Na segunda estrofe, o eu lírico começa a ser incisivo ao dizer que seu corpo pertence somente a si e a mais ninguém, o que nos leva a pensar que o roubo do valor tem a ver com uma violação de seu corpo, algum tipo de abuso. Ele diz “eu mereço proteção e eu posso criá-la para você” dando a entender que ele está pronto para se proteger.
Para mim o eu lírico é uma mulher, por tudo o que é dito, como é dito e também pela própria intérprete da música ser uma mulher. O refrão é ainda mais explícito e sugestivo. O eu lírico faz uma pergunta ao agressor, ou talvez a si mesmo, num momento de auto culpabilização: “Foi isso que meu corpo disse?”. Para mim, essa frase dá a ideia de “Será que passei essa impressão?”, “Será que dei esse tipo de permissão?”. O que se segue dá ainda mais um contorno de abuso físico e, indo além, sexual: “Use-me, esgote-me, caia em cima de mim [...] Engula-me, eu já estou morta”. É a mais pura objetificação do corpo humano.
O que se segue, parece talvez, o eu lírico num limiar de desorientação após o trauma, quem sabe?
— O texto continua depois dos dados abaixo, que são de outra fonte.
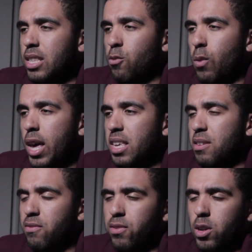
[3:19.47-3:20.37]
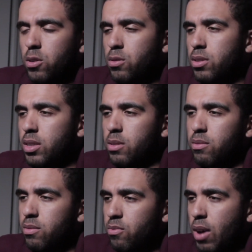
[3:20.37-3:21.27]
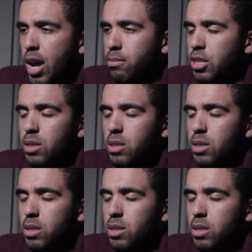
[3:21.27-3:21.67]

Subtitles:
the way he flows and rhymes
Quando caminhamos para o final, em “Continuo me cortando nos limites da realidade (realidade)” e “Eu já estou morta” talvez seja o eu lírico num estado despersonalizado, estando fisicamente vivo e presente, mas mentalmente distante, sendo afogado pelo trauma resultante do abuso.
Theft, and wandering around lost, como o título já sugere, fala de um roubo (de valor por conta do abuso) e de uma consequência: “vaguear perdida”, estado mental que o eu lírico se encontra após o abuso. A letra é bem verossímil ao descrever sobre algo que, infelizmente, acomete muitas mulheres. A violação do corpo, a culpabilização e a dificuldade de seguir em frente, de deixar o trauma para trás.
A letra mostra que, apesar de toda a despersonalização, o eu lírico, de alguma forma, consegue devolver a vergonha a quem de fato pertence e inicia uma busca pela recuperação do seu valor e reitera que ninguém, absolutamente ninguém, tem direito de fazer o que bem entende com seu corpo. O eu lírico não dá permissão e irá protegê-lo.
Theft, and wandering around lost é definitivamente uma das músicas mais marcantes do Cocteau Twins. O instrumental e a voz da Lizzie são estranhamente reconfortantes, embora tristes – e eu amo a interpretação que ela traz para a música.
É muito interessante que em 1993 já se falava liricamente sobre abuso e violação do corpo feminino, e é muito mais interessante vindo do Cocteau Twins que costuma ter letras enigmáticas e um estilo mais etéreo, voltado ao dream pop e ao ethereal wave, então fiquei pessoalmente muito feliz e tocada.
Acredito que seja uma música que todos deveriam escutar, porque é realmente uma preciosidade, um manifesto, um grito. Uma porta-voz do que muitas mulheres vivem e do que muitas que não viveram, andam constantemente com medo de viver.